= P-type asteroid =

Classification of asteroids

P-type (primitive-type) asteroids have low albedo and a featureless reddish spectrum. It has been suggested that they have a composition of organic-rich silicates, carbon and anhydrous silicates, possibly with water ice in their interior. P-type asteroids are found in the outer asteroid belt and beyond. There are about 33 known P-type asteroids, depending on the classification, including 46 Hestia, 65 Cybele, 76 Freia, 87 Sylvia, 153 Hilda, 476 Hedwig and, in some classifications, 107 Camilla.

==Taxonomy==
An early system of asteroid taxonomy was established in 1975 from the doctoral thesis work of David J. Tholen. This was based upon observations of a group of 110 asteroids. The U-type classification was used as a miscellaneous class for asteroids with unusual spectra that did not fit into the C and S-type asteroid classifications. In 1976, some of these U-type asteroids with unusual moderate albedo levels were labeled as M-type.

Around 1981, an offshoot of the M-type asteroid branch appeared for minor planets that have spectra that are indistinguishable from M-type, but that also have low albedo not consistent with the M type. These were initially labeled X-type asteroids, then type DM (dark M) or PM (pseudo-M), before acquiring their own unique classification as P-type asteroids (where the P indicates "pseudo-M").

==Properties==
The P-type asteroids are some of the darkest objects in the Solar System with very low albedos (pv<0.1) and appear to be organic-rich, similar to carbonaceous chondrites. Their colors are somewhat redder than S-type asteroids and they do not show spectral features. The red coloration may be caused by organic compounds related to kerogen. The reflectance spectra of P-type asteroids can be reproduced through a combination of 31% CI and 49% CM groups of carbonaceous chondrite meteorites, plus 20% Tagish lake meteorites, after undergoing thermal metamorphism and space weathering.

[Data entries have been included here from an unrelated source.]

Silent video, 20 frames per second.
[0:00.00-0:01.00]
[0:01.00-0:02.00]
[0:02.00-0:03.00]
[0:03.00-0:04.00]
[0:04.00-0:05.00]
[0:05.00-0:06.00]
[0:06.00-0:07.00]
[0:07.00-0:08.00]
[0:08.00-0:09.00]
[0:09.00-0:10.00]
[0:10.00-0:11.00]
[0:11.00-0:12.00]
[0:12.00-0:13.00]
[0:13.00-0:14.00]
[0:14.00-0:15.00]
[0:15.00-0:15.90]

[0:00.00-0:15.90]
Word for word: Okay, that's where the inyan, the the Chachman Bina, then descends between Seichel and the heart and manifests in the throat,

The density of the only two well-characterized P-type asteroids, 87 Sylvia and 107 Camilla P-type asteroids appears to be low, at 1.3 g/cm3 - lower even than C-type asteroids. It is not clear what this tells us about their compositions. Both Sylvia and Camilla have moons and indications that they have been disrupted, but they are also quite massive, at over ×10^19 kg, and so are unlikely to have much internal porosity affecting their densities.

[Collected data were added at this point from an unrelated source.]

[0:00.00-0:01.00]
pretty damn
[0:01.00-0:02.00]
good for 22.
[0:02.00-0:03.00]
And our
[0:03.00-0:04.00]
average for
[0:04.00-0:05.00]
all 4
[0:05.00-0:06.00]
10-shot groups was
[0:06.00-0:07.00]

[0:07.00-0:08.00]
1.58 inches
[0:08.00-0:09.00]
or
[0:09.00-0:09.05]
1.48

The outer part of the main asteroid belt beyond 2.6 AU from the Sun is dominated by low-albedo C, D and P-type asteroids. These are primitive asteroids that may have had their materials chemically altered by liquid water. There are 33 known P-type asteroids. In addition to this, P-type asteroids are thought to be found in the outer asteroid belt and beyond. The distribution of P-type asteroids peaks at an orbital distance of 4 AU.